I’m actually in the process of creating a foundation for this purpose. It is going
to produce media events, documentaries, conferences, and other means of
waging this war of ideas. It’s not something I’ve formally announced yet, but
I’m going to look to bring in the most motivated and articulate scientists,
journalists, entertainers, and business people around the issue of eroding the
prestige of religious dogma in our world. We will be taking on specific projects:
for example, empowering secularists in the Muslim world, or empowering the
women of the Muslim world. To some degree the organization will take on
projects of its own, but it will also find projects that other people are doing that
are worth supporting. I think the time is right for it.
What stage are you at with that?

At the moment I’m just drawing up a prospectus, creating a 501c3, meeting


with people, and putting out feelers for who will be on the advisory board. So
it’s in the earliest stages. But I hope that by the end of the year, I will be in a
position to announce the birth of the organization.

What other projects are you working on?

I’ve got a book coming out around Thanksgiving, by Knopf, entitled “Letter to a
Christian Nation.” It’s going to be a short broadside against fundamentalist
Christianity. It’s a book that a person could simply hand to a member of the
religious Right and say, “What’s your answer to this?” It will be my best effort
to arm progressives and secularists against the religious certainties of Christian
fundamentalists—in about a hundred pages.

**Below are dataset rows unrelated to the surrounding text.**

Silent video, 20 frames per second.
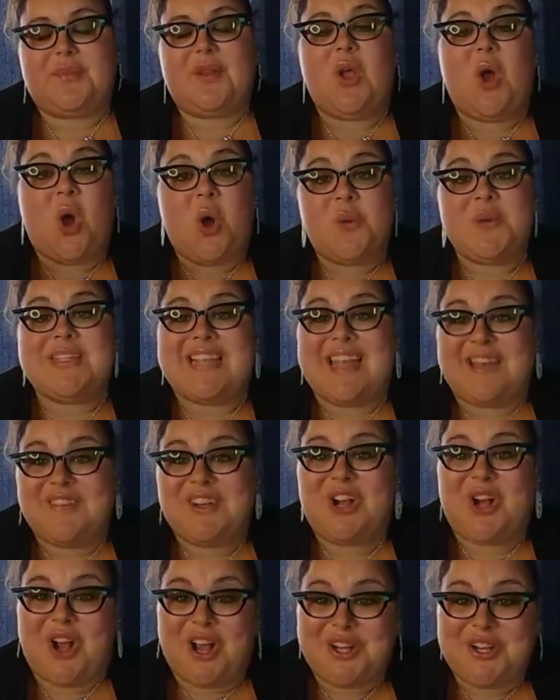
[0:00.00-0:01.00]
always have
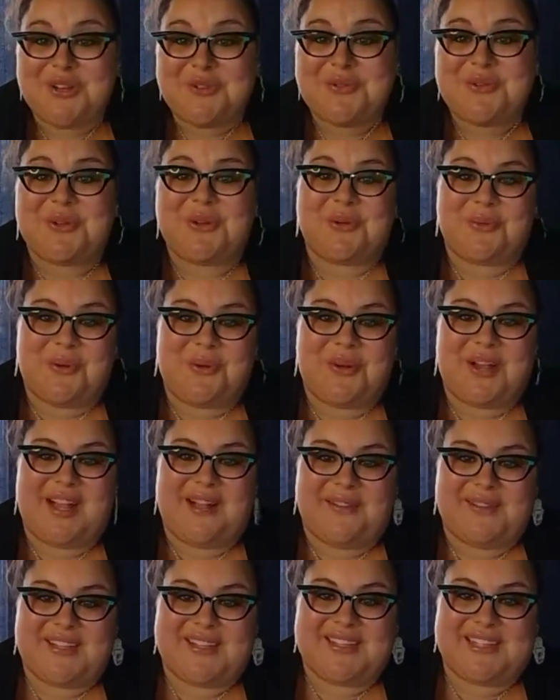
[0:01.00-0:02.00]
it on you or it won't
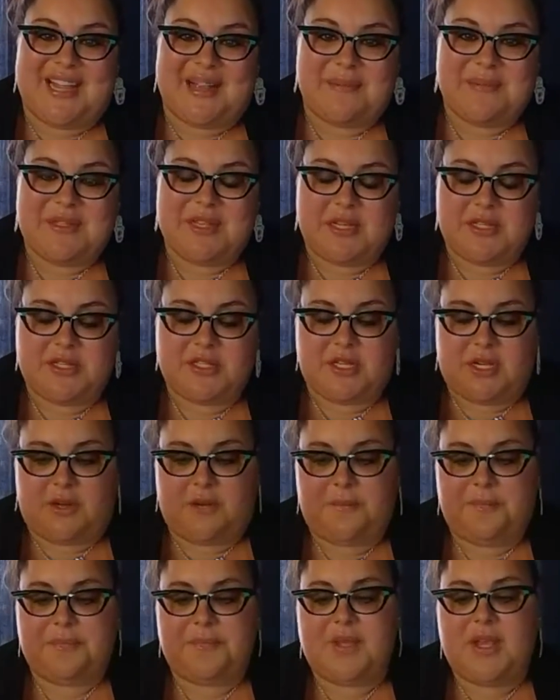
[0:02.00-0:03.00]
count the steps. So,
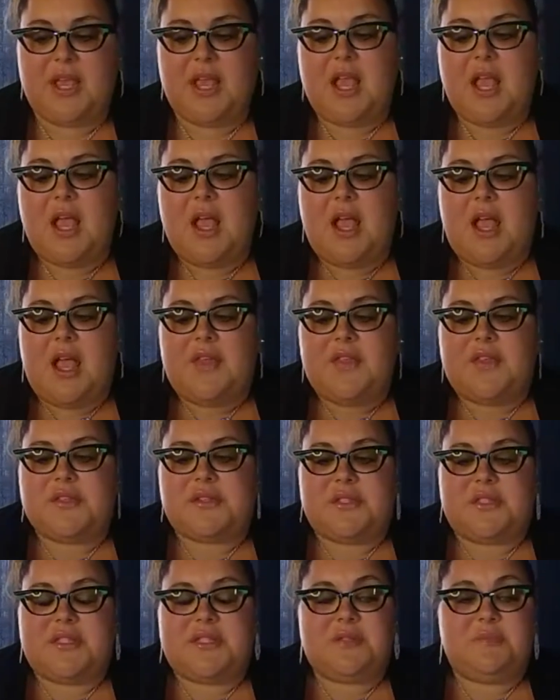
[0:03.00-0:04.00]

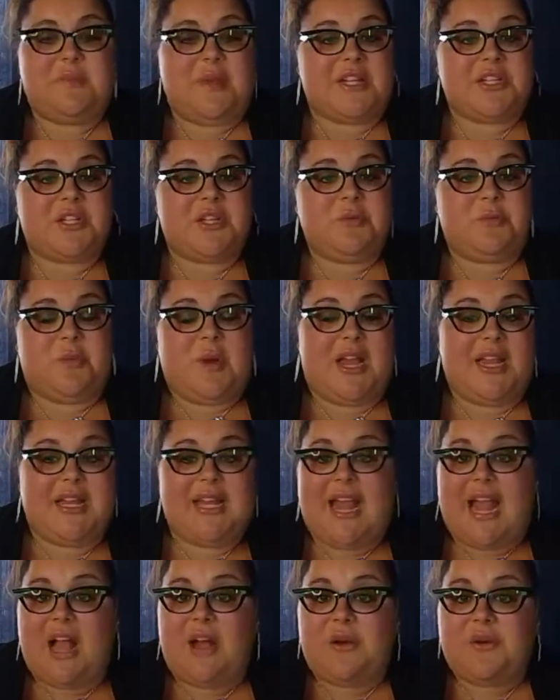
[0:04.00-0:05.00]
especially right
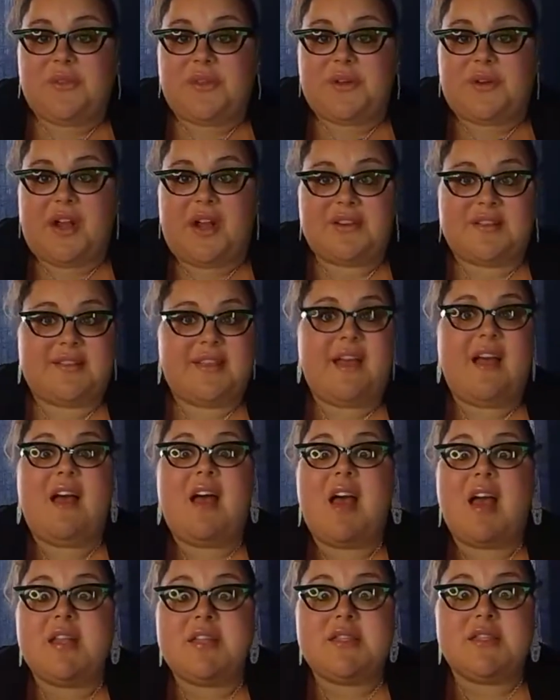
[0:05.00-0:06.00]
now, there are
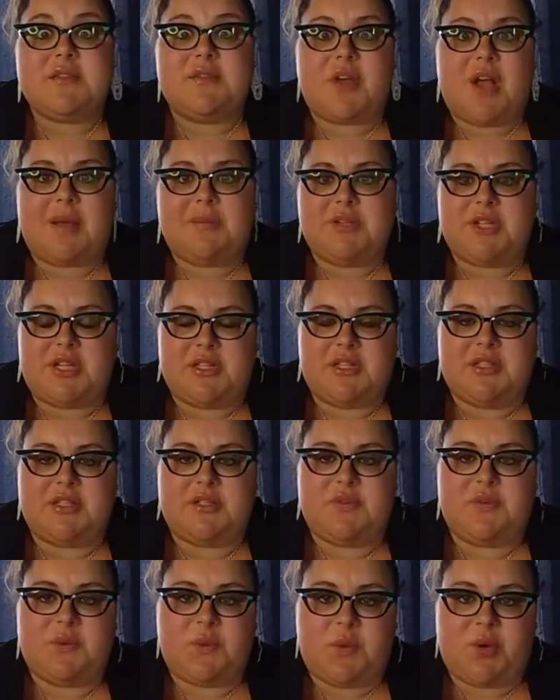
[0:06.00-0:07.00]
tons of options
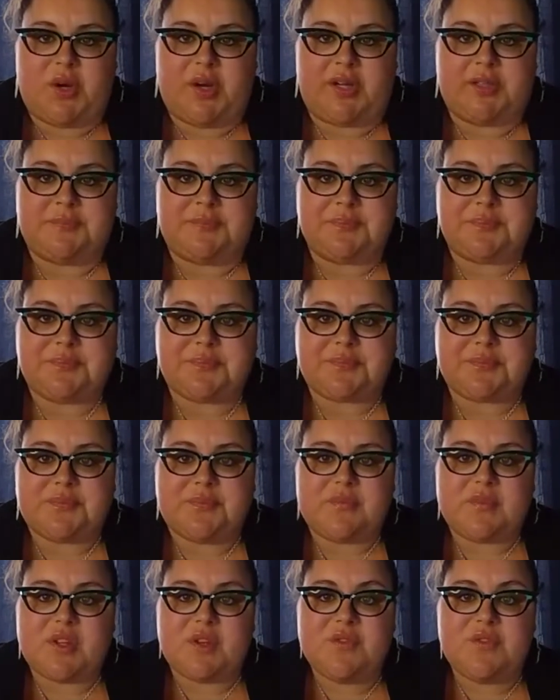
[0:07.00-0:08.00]
for
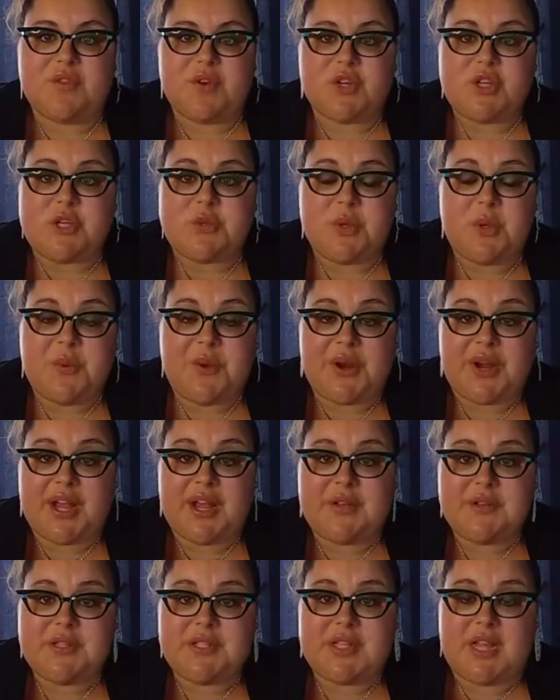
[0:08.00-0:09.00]
virtual
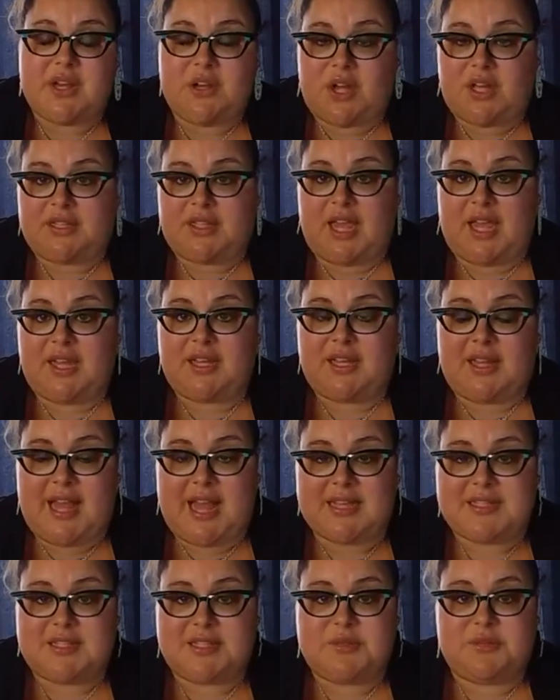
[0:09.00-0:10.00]
workouts and online
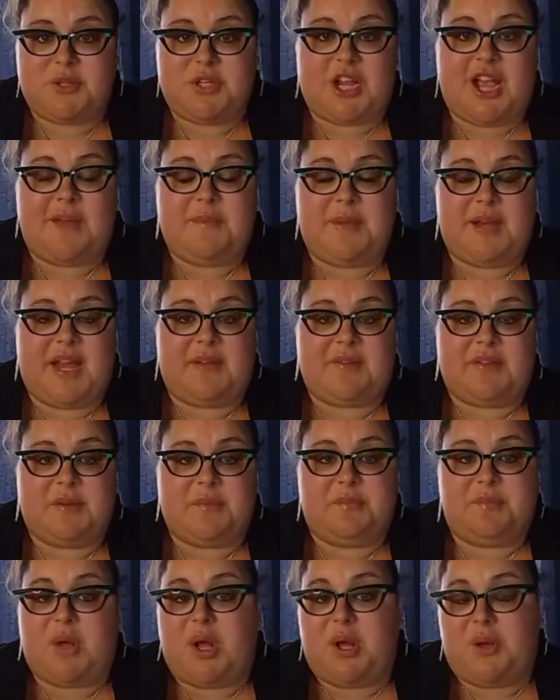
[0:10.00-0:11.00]
classes, which I've been having a
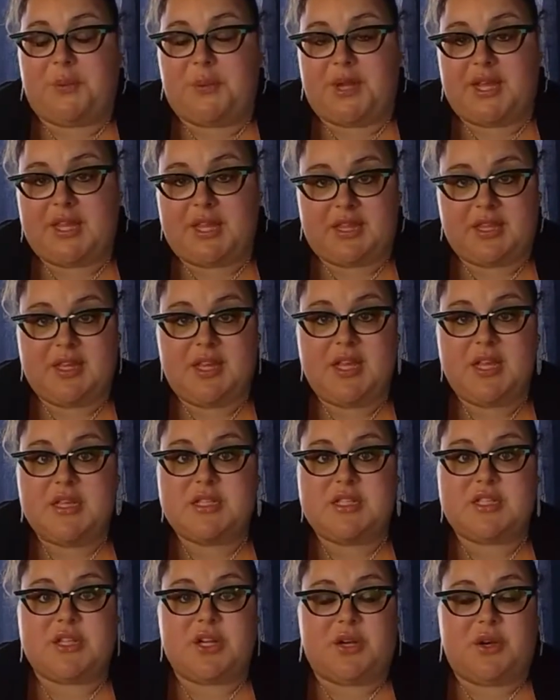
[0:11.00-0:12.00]
ball with.
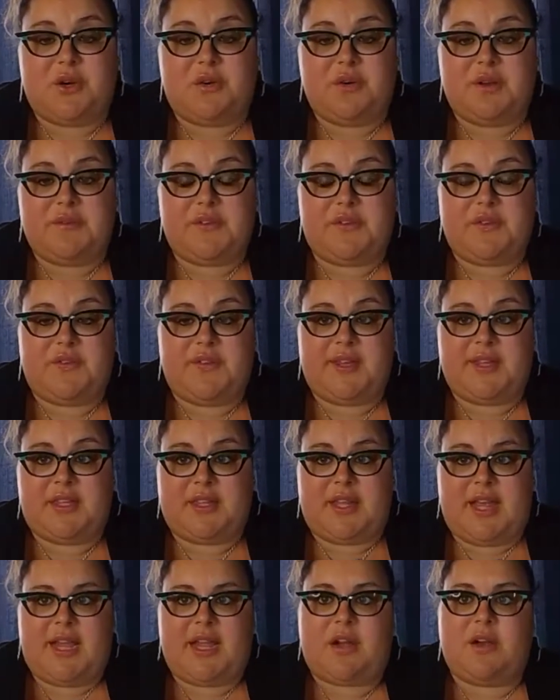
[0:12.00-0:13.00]
So if you're feeling
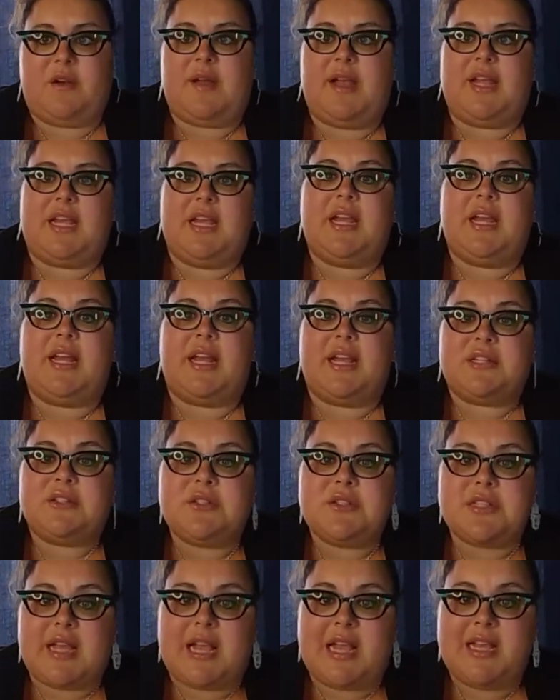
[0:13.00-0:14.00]
like, oh, I can't
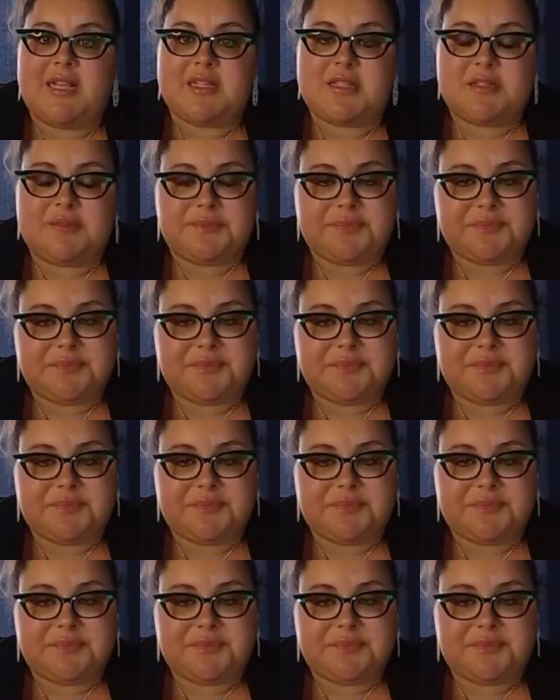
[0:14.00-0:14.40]
exercise,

How about your doctoral studies?

My day job as a heretic still takes up most of my time. But I still have one foot—
or one toe—in the lab. I’m studying belief at the level of the brain with
functional magnetic resonance imaging. There’s a point of contact between my
academic research and my heresy, in that through neuroimaging, I’m trying to
understand what it is to believe something to be true. As an aspect of this
question, I’m looking at whether religious belief is different from ordinary
belief.

Do you have any preliminary findings you can talk about?

I really can’t talk much about them because they haven’t been published, and to
talk about them before they’re published in a scientific journal is considered—

Heresy?

Yeah. Some forms of heresy I endorse, and others I don’t, it seems.